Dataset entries
=-=-=-=-=

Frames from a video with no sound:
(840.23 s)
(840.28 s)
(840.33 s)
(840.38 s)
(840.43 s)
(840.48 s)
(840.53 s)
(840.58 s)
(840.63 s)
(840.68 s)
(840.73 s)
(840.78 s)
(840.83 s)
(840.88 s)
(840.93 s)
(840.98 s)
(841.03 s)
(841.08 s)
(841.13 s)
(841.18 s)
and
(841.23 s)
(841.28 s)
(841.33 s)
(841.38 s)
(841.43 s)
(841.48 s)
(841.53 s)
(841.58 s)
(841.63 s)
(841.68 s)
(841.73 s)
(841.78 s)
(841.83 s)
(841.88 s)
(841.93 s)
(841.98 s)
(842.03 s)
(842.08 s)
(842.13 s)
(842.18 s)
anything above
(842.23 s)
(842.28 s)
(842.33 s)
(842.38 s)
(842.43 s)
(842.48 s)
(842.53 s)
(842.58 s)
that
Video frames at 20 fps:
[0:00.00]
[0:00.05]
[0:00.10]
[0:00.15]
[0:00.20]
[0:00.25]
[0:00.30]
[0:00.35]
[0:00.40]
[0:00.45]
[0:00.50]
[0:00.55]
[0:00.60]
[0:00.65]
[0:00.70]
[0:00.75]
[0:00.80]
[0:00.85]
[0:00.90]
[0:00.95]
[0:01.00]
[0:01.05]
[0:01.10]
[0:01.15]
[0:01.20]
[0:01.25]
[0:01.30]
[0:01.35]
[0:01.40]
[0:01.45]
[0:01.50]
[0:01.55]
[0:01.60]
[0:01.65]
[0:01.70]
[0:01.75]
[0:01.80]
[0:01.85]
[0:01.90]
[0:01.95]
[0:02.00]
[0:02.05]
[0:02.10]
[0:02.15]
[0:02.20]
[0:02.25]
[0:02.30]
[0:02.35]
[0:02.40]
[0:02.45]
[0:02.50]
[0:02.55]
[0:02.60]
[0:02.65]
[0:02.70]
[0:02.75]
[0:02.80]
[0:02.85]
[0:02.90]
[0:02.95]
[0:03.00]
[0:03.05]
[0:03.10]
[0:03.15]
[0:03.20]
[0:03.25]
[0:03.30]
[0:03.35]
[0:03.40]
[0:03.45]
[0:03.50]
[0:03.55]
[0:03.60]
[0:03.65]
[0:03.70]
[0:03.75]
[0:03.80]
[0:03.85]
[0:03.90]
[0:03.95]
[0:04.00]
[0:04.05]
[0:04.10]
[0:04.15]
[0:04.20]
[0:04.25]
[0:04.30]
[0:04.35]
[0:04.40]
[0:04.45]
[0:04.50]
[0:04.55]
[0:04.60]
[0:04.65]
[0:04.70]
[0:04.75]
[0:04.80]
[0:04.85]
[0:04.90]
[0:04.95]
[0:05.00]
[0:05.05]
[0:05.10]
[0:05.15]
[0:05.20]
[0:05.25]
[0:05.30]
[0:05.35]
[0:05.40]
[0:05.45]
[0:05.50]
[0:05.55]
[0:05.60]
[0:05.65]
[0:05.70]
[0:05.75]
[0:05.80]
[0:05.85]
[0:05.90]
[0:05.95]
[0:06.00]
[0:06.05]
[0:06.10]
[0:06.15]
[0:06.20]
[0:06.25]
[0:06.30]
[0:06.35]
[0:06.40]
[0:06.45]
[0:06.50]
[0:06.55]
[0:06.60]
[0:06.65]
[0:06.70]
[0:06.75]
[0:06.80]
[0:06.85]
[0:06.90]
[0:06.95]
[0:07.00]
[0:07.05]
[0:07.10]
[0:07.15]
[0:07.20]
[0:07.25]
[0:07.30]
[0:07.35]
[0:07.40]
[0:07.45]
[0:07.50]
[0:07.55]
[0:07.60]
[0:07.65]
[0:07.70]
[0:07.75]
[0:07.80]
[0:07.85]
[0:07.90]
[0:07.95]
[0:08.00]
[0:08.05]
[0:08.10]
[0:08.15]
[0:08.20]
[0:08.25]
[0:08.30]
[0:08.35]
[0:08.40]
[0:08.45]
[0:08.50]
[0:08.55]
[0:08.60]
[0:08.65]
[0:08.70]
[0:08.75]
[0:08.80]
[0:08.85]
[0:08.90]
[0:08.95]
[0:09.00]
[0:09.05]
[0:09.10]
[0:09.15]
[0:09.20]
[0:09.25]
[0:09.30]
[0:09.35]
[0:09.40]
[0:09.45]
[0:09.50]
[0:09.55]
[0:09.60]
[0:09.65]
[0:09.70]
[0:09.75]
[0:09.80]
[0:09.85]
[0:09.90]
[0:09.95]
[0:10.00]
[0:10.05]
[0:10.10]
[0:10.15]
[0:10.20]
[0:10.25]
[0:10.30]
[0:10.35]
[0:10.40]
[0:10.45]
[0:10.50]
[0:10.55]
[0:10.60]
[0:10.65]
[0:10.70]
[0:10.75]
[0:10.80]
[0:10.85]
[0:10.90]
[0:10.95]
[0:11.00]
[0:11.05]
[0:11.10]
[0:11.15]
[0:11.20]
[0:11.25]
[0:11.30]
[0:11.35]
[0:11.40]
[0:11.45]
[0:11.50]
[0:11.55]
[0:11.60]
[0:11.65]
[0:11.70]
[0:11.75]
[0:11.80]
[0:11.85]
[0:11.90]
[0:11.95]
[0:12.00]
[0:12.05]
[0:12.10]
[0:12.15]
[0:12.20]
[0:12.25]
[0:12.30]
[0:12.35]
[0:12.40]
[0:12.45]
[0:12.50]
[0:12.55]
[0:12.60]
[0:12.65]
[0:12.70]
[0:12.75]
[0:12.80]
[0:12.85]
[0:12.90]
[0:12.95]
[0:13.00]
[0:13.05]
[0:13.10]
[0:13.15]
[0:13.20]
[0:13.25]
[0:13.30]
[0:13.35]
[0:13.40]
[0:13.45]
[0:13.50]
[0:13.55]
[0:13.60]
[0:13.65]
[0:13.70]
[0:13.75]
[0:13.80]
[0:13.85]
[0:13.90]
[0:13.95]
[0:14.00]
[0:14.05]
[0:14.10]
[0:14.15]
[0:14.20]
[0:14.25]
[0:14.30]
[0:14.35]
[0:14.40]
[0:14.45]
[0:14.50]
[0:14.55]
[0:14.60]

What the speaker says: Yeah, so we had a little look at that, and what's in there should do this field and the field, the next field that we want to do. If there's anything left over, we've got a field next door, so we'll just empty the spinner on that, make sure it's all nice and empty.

=-=-=-=-=

_ABOUT THIS EXERCISE:_
Copy out the data exactly as it stands, leaving nothing out.

_RESULT OF THIS TASK:_
Frames from a video with no sound:
(840.23 s)
(840.28 s)
(840.33 s)
(840.38 s)
(840.43 s)
(840.48 s)
(840.53 s)
(840.58 s)
(840.63 s)
(840.68 s)
(840.73 s)
(840.78 s)
(840.83 s)
(840.88 s)
(840.93 s)
(840.98 s)
(841.03 s)
(841.08 s)
(841.13 s)
(841.18 s)
and
(841.23 s)
(841.28 s)
(841.33 s)
(841.38 s)
(841.43 s)
(841.48 s)
(841.53 s)
(841.58 s)
(841.63 s)
(841.68 s)
(841.73 s)
(841.78 s)
(841.83 s)
(841.88 s)
(841.93 s)
(841.98 s)
(842.03 s)
(842.08 s)
(842.13 s)
(842.18 s)
anything above
(842.23 s)
(842.28 s)
(842.33 s)
(842.38 s)
(842.43 s)
(842.48 s)
(842.53 s)
(842.58 s)
that
Video frames at 20 fps:
[0:00.00]
[0:00.05]
[0:00.10]
[0:00.15]
[0:00.20]
[0:00.25]
[0:00.30]
[0:00.35]
[0:00.40]
[0:00.45]
[0:00.50]
[0:00.55]
[0:00.60]
[0:00.65]
[0:00.70]
[0:00.75]
[0:00.80]
[0:00.85]
[0:00.90]
[0:00.95]
[0:01.00]
[0:01.05]
[0:01.10]
[0:01.15]
[0:01.20]
[0:01.25]
[0:01.30]
[0:01.35]
[0:01.40]
[0:01.45]
[0:01.50]
[0:01.55]
[0:01.60]
[0:01.65]
[0:01.70]
[0:01.75]
[0:01.80]
[0:01.85]
[0:01.90]
[0:01.95]
[0:02.00]
[0:02.05]
[0:02.10]
[0:02.15]
[0:02.20]
[0:02.25]
[0:02.30]
[0:02.35]
[0:02.40]
[0:02.45]
[0:02.50]
[0:02.55]
[0:02.60]
[0:02.65]
[0:02.70]
[0:02.75]
[0:02.80]
[0:02.85]
[0:02.90]
[0:02.95]
[0:03.00]
[0:03.05]
[0:03.10]
[0:03.15]
[0:03.20]
[0:03.25]
[0:03.30]
[0:03.35]
[0:03.40]
[0:03.45]
[0:03.50]
[0:03.55]
[0:03.60]
[0:03.65]
[0:03.70]
[0:03.75]
[0:03.80]
[0:03.85]
[0:03.90]
[0:03.95]
[0:04.00]
[0:04.05]
[0:04.10]
[0:04.15]
[0:04.20]
[0:04.25]
[0:04.30]
[0:04.35]
[0:04.40]
[0:04.45]
[0:04.50]
[0:04.55]
[0:04.60]
[0:04.65]
[0:04.70]
[0:04.75]
[0:04.80]
[0:04.85]
[0:04.90]
[0:04.95]
[0:05.00]
[0:05.05]
[0:05.10]
[0:05.15]
[0:05.20]
[0:05.25]
[0:05.30]
[0:05.35]
[0:05.40]
[0:05.45]
[0:05.50]
[0:05.55]
[0:05.60]
[0:05.65]
[0:05.70]
[0:05.75]
[0:05.80]
[0:05.85]
[0:05.90]
[0:05.95]
[0:06.00]
[0:06.05]
[0:06.10]
[0:06.15]
[0:06.20]
[0:06.25]
[0:06.30]
[0:06.35]
[0:06.40]
[0:06.45]
[0:06.50]
[0:06.55]
[0:06.60]
[0:06.65]
[0:06.70]
[0:06.75]
[0:06.80]
[0:06.85]
[0:06.90]
[0:06.95]
[0:07.00]
[0:07.05]
[0:07.10]
[0:07.15]
[0:07.20]
[0:07.25]
[0:07.30]
[0:07.35]
[0:07.40]
[0:07.45]
[0:07.50]
[0:07.55]
[0:07.60]
[0:07.65]
[0:07.70]
[0:07.75]
[0:07.80]
[0:07.85]
[0:07.90]
[0:07.95]
[0:08.00]
[0:08.05]
[0:08.10]
[0:08.15]
[0:08.20]
[0:08.25]
[0:08.30]
[0:08.35]
[0:08.40]
[0:08.45]
[0:08.50]
[0:08.55]
[0:08.60]
[0:08.65]
[0:08.70]
[0:08.75]
[0:08.80]
[0:08.85]
[0:08.90]
[0:08.95]
[0:09.00]
[0:09.05]
[0:09.10]
[0:09.15]
[0:09.20]
[0:09.25]
[0:09.30]
[0:09.35]
[0:09.40]
[0:09.45]
[0:09.50]
[0:09.55]
[0:09.60]
[0:09.65]
[0:09.70]
[0:09.75]
[0:09.80]
[0:09.85]
[0:09.90]
[0:09.95]
[0:10.00]
[0:10.05]
[0:10.10]
[0:10.15]
[0:10.20]
[0:10.25]
[0:10.30]
[0:10.35]
[0:10.40]
[0:10.45]
[0:10.50]
[0:10.55]
[0:10.60]
[0:10.65]
[0:10.70]
[0:10.75]
[0:10.80]
[0:10.85]
[0:10.90]
[0:10.95]
[0:11.00]
[0:11.05]
[0:11.10]
[0:11.15]
[0:11.20]
[0:11.25]
[0:11.30]
[0:11.35]
[0:11.40]
[0:11.45]
[0:11.50]
[0:11.55]
[0:11.60]
[0:11.65]
[0:11.70]
[0:11.75]
[0:11.80]
[0:11.85]
[0:11.90]
[0:11.95]
[0:12.00]
[0:12.05]
[0:12.10]
[0:12.15]
[0:12.20]
[0:12.25]
[0:12.30]
[0:12.35]
[0:12.40]
[0:12.45]
[0:12.50]
[0:12.55]
[0:12.60]
[0:12.65]
[0:12.70]
[0:12.75]
[0:12.80]
[0:12.85]
[0:12.90]
[0:12.95]
[0:13.00]
[0:13.05]
[0:13.10]
[0:13.15]
[0:13.20]
[0:13.25]
[0:13.30]
[0:13.35]
[0:13.40]
[0:13.45]
[0:13.50]
[0:13.55]
[0:13.60]
[0:13.65]
[0:13.70]
[0:13.75]
[0:13.80]
[0:13.85]
[0:13.90]
[0:13.95]
[0:14.00]
[0:14.05]
[0:14.10]
[0:14.15]
[0:14.20]
[0:14.25]
[0:14.30]
[0:14.35]
[0:14.40]
[0:14.45]
[0:14.50]
[0:14.55]
[0:14.60]

What the speaker says: Yeah, so we had a little look at that, and what's in there should do this field and the field, the next field that we want to do. If there's anything left over, we've got a field next door, so we'll just empty the spinner on that, make sure it's all nice and empty.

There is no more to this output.